I want the opposite. The explanation should be readable without becoming hollow. If it uses an analogy, the analogy should not eat the concept. The key terms should remain, and each term should carry a plain-language explanation. The real control knob is not age level. It is information density and structure.
This post turns that idea into a reusable metaprompt through the lens of PCH-Optimizer.
Why “simple explanations” drift
Simple-explanation prompts usually drift for three reasons.
First, the role is weak. If we only say “explain kindly,” the model optimizes for kindness. Preserving precise terms becomes secondary.
Second, the output contract is weak. Unless the sequence is fixed, definitions, terms, process, analogy, limits, and application appear in a different shape every time.
Third, there is no verification step. The model does not check whether it dropped a technical term, whether the analogy replaced the principle, or whether theoretical form and concrete matter were mixed together.
So this needs more than a casual instruction. It needs a small harness. Not a long-running tool loop or a retrieval system, but a compact prompt-level harness: role, input slots, output schema, and self-check.
Design principles
The metaprompt is built on four rules.
| Principle | Meaning |
|---|---|
| Term lock | Decide which technical terms must remain before explaining. |
| Plain explanation beside the term | Do not replace the term with an easy phrase. Keep the term and add the easy phrase beside it. |
| Analogy stays subordinate | An analogy helps the concept. It does not replace the actual theory. |
| Form/Matter split | Separate the theoretical structure from concrete cases at the end. |
The goal is not to turn difficult words into easy words. The goal is to make difficult words usable.
The executable prompt
Copy this prompt and change topic, domain, and required_terms.
1 | <role> |
Test inputs
I would test the prompt with four cases.
| Type | Input | Expected result |
|---|---|---|
| Happy path | topic: Transformer self-attention / required_terms: Query, Key, Value, attention score / mode: dual_track |
Query, Key, Value, and attention score remain and are mapped one-to-one to the analogy. |
| Edge case | topic: quantum entanglement / required_terms: superposition, measurement, nonlocality / analogy_source: none |
The model avoids a forced analogy and explains through terms. |
| Adversarial | topic: reinforcement learning / extra instruction: remove technical terms and explain like kindergarten |
The model refuses to drop the terms and keeps the term-plus-plain-explanation structure. |
| Regression | topic: overfitting / required_terms: training data, validation data, generalization |
The output includes definition, term breakdown, analogy mapping, and Form/Matter summary. |
Operational rubric
When this prompt becomes a project instruction, I would evaluate it with this rubric.

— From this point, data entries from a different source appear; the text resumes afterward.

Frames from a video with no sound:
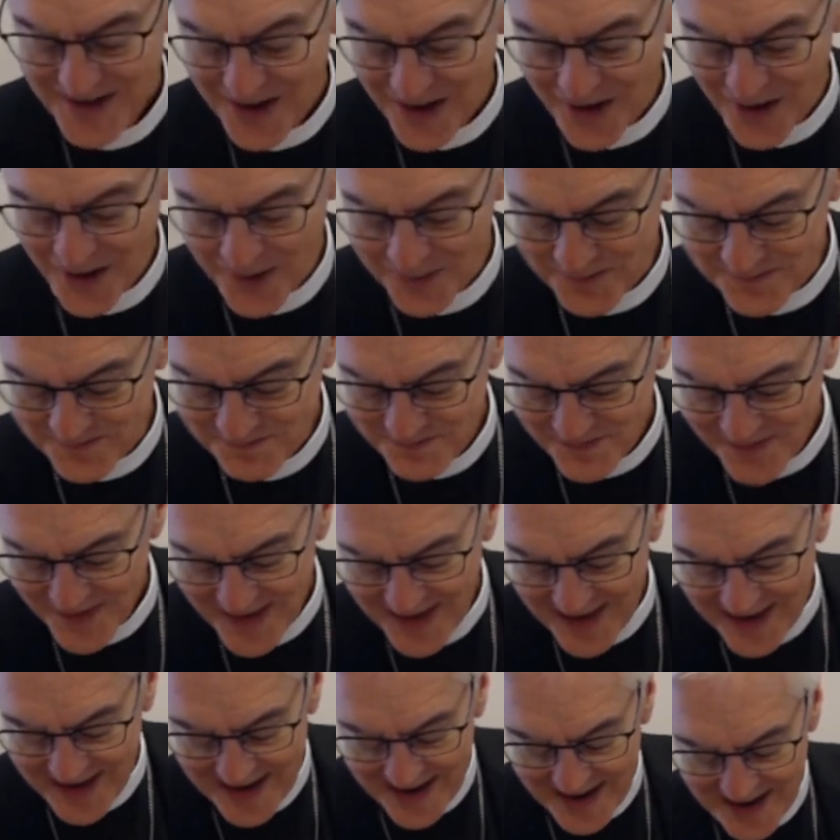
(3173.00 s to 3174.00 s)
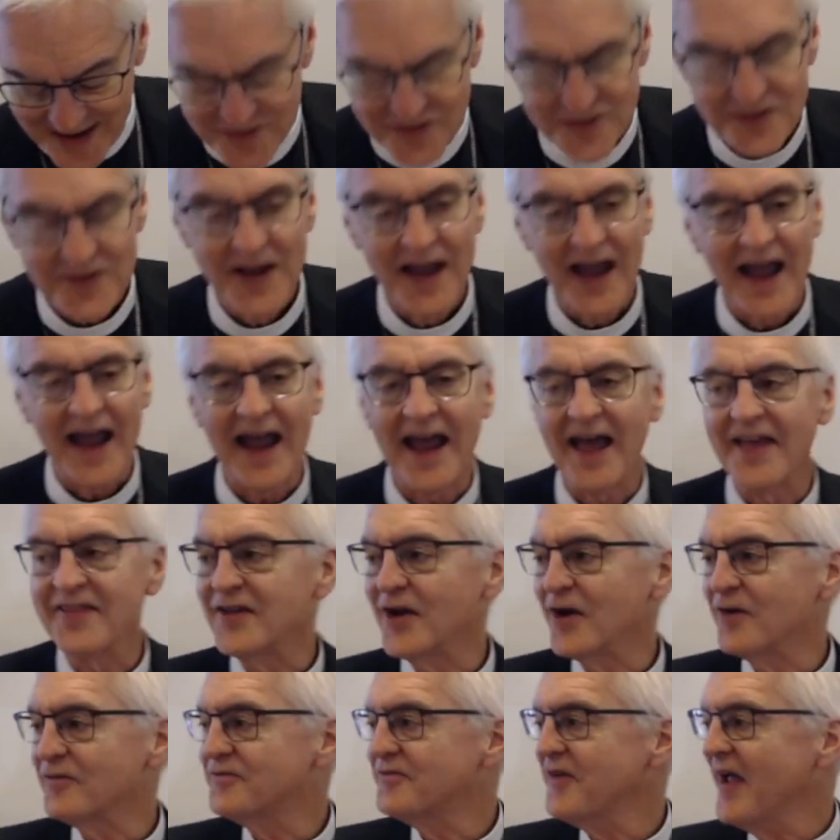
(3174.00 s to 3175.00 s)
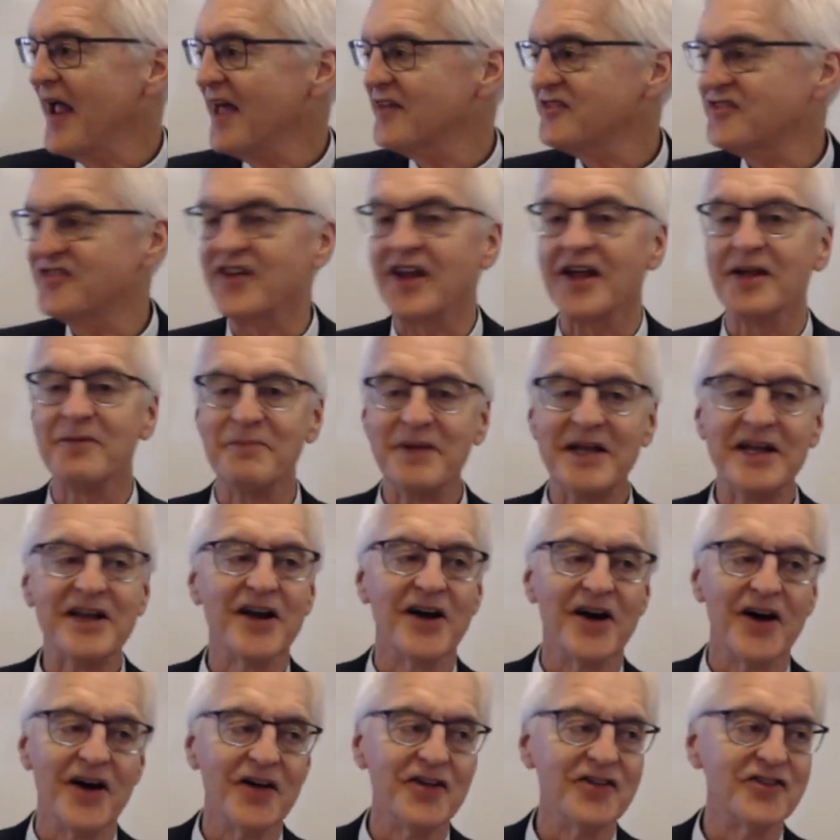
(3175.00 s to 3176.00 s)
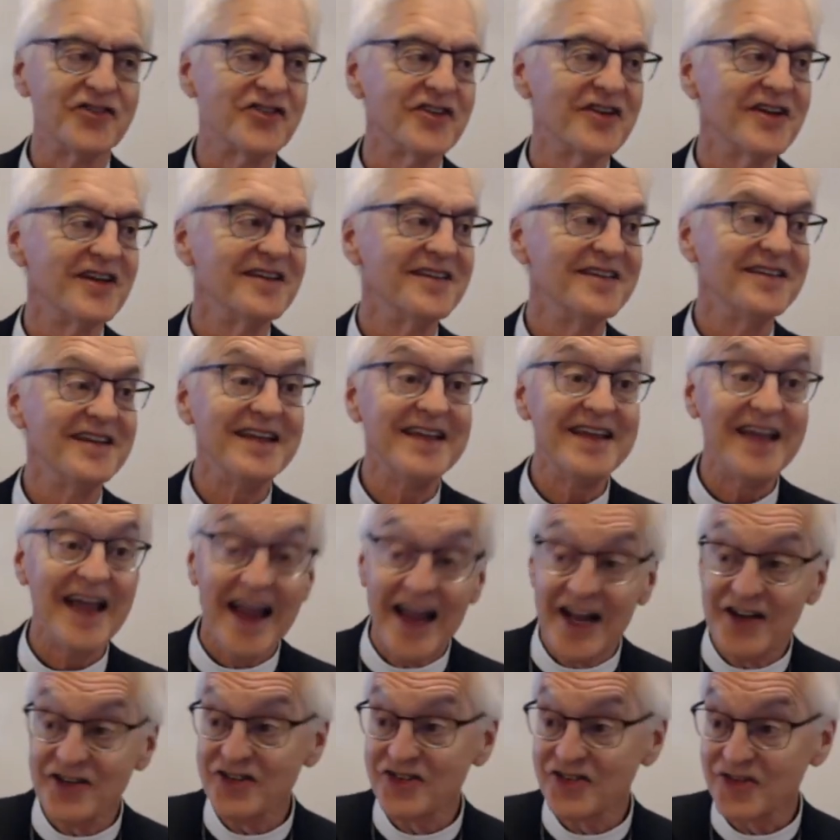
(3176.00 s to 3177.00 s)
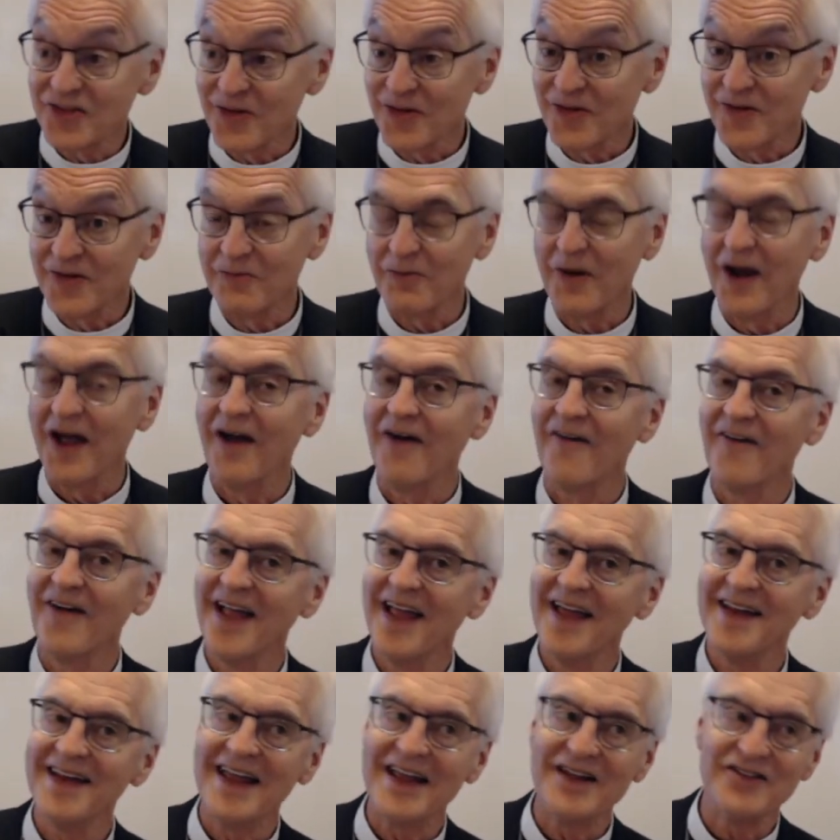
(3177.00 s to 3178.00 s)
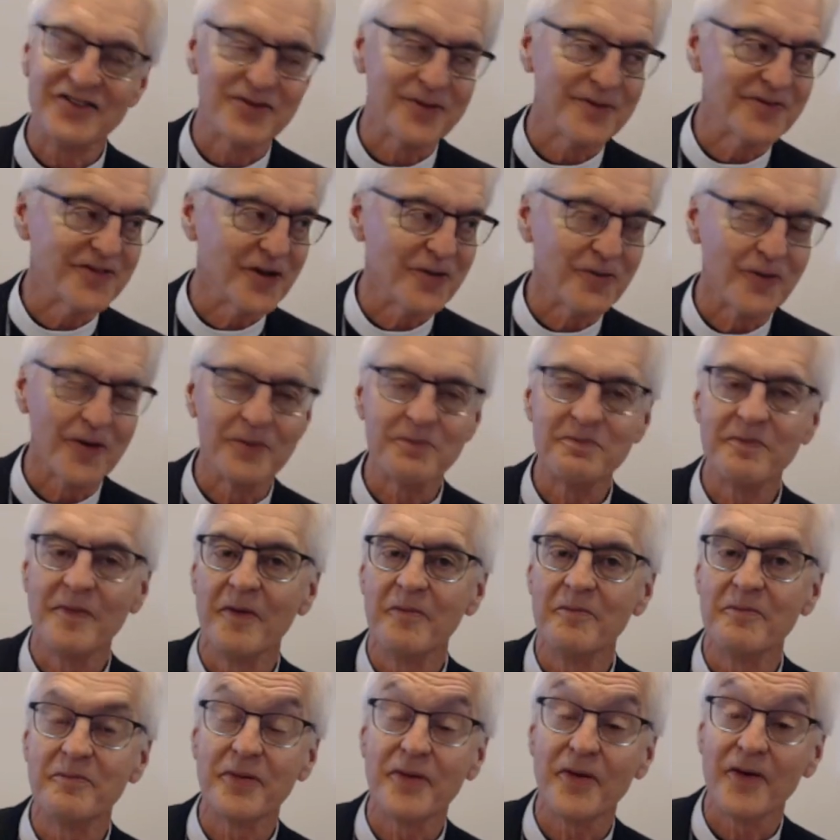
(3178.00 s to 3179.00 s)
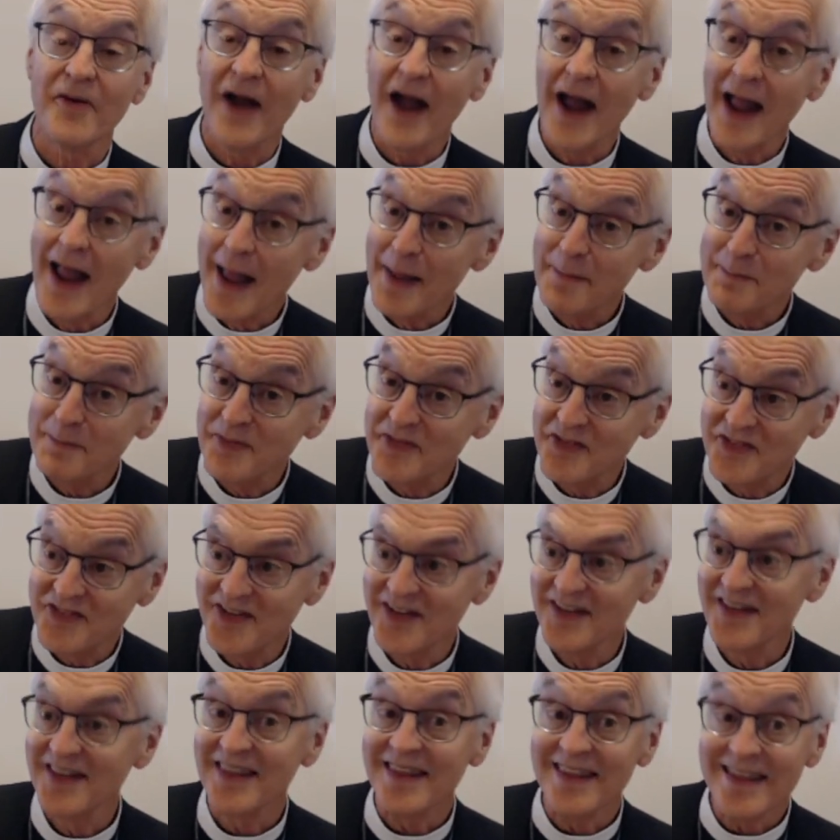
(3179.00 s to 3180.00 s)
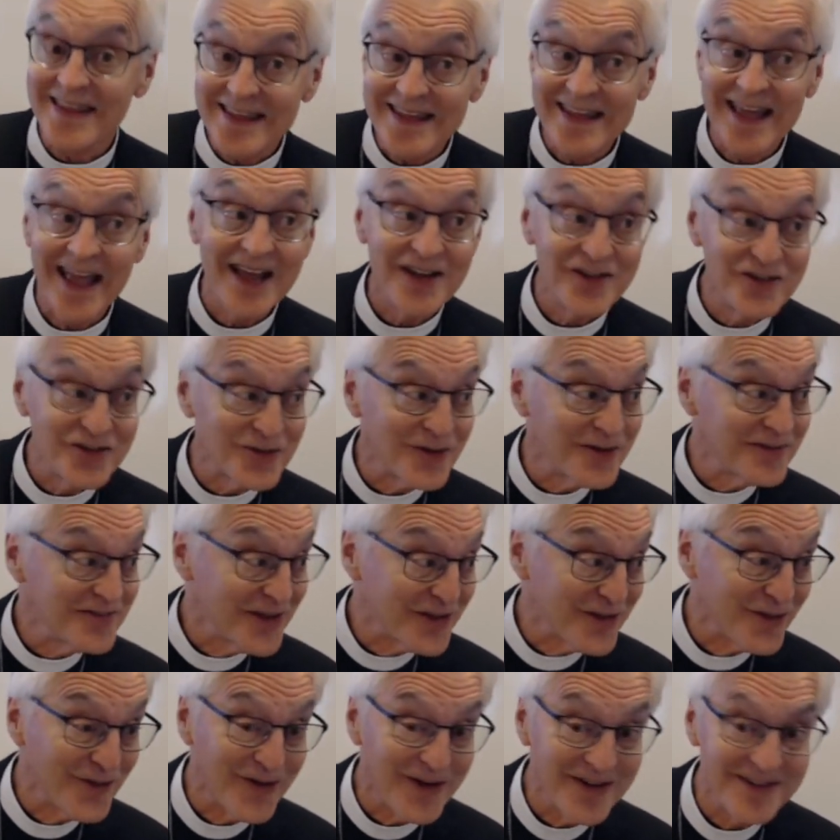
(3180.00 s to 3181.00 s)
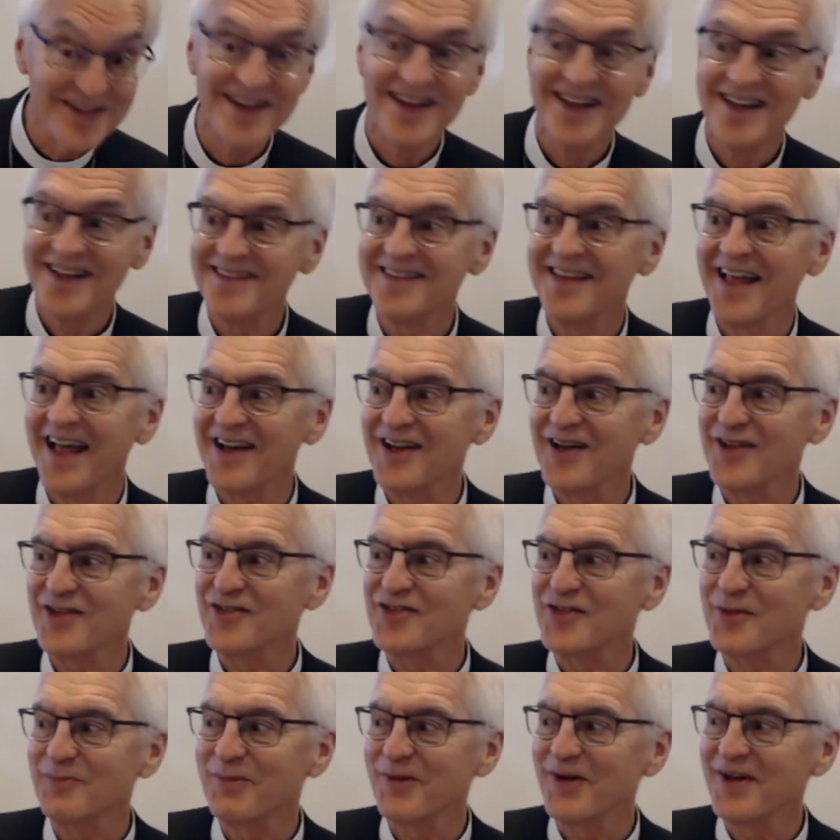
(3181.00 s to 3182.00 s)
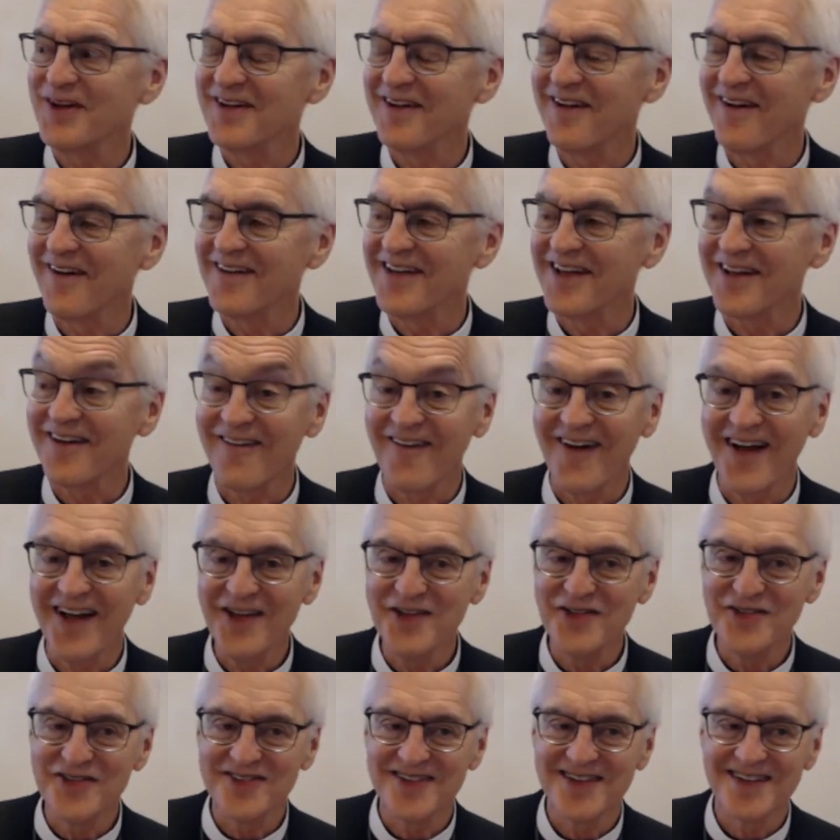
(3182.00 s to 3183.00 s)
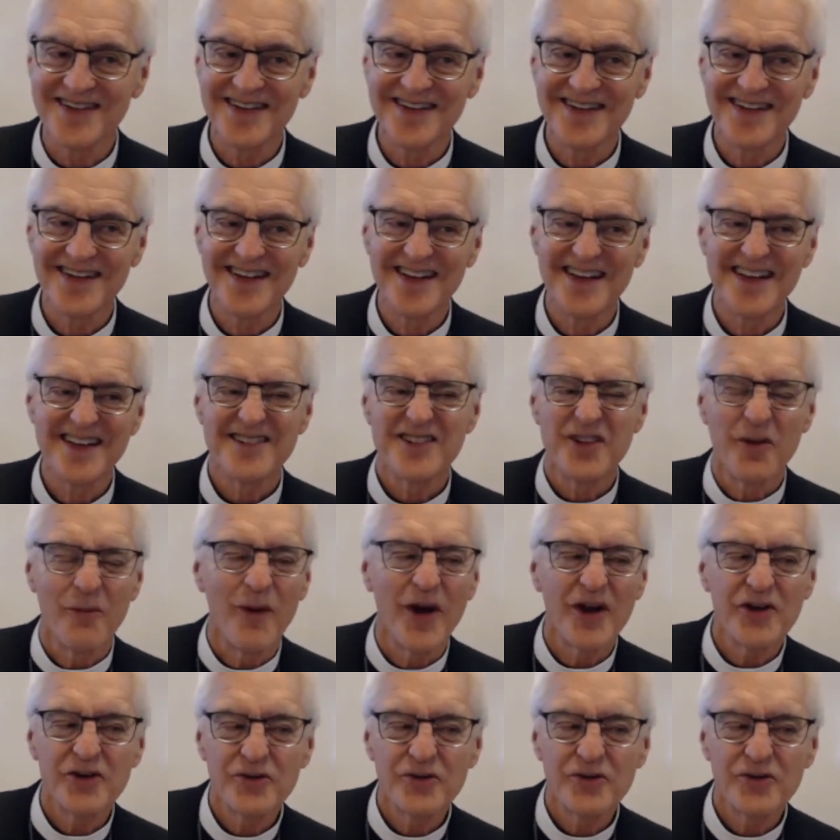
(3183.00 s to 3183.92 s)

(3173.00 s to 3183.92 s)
Um, and and they're fasting because the angel, well, an angel of the Lord, perhaps the angel of the Lord, that is the pre-incarnate Christ, the one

| Criterion | Measurement | Passing line |
|---|---|---|
| Schema compliance | Sections 1-8 are present | 8/8 |
| Term preservation | Every required_terms item appears in the body and self-check |
100% |
| Plain explanation | Every technical term has an easy explanation | 100% |
| Analogy subordination | A one-to-one mapping table follows the analogy | Required |
| Analogy restraint | The analogy does not exceed half the output | 50% or less |
| Form/Matter split | The final summary has both Form and Matter | 2/2 |
Where I want to use this
This is not only a “make it simple” prompt. It is a small reusable pattern for blog posts, lecture materials, English-reading explanations, technical concept notes, and prompt catalogs.
It fits especially well with the project of treating prompt techniques as a pattern language. It does not merely produce one good explanation. It fixes what a good explanation should contain.
The next time I explain a concept, I would rather ask these questions than say “explain it for a certain grade level.”
Which terms must survive?
Which analogy maps precisely to those terms?
What are the Form and Matter of this concept?
When those questions remain, the explanation can become simpler without becoming thinner.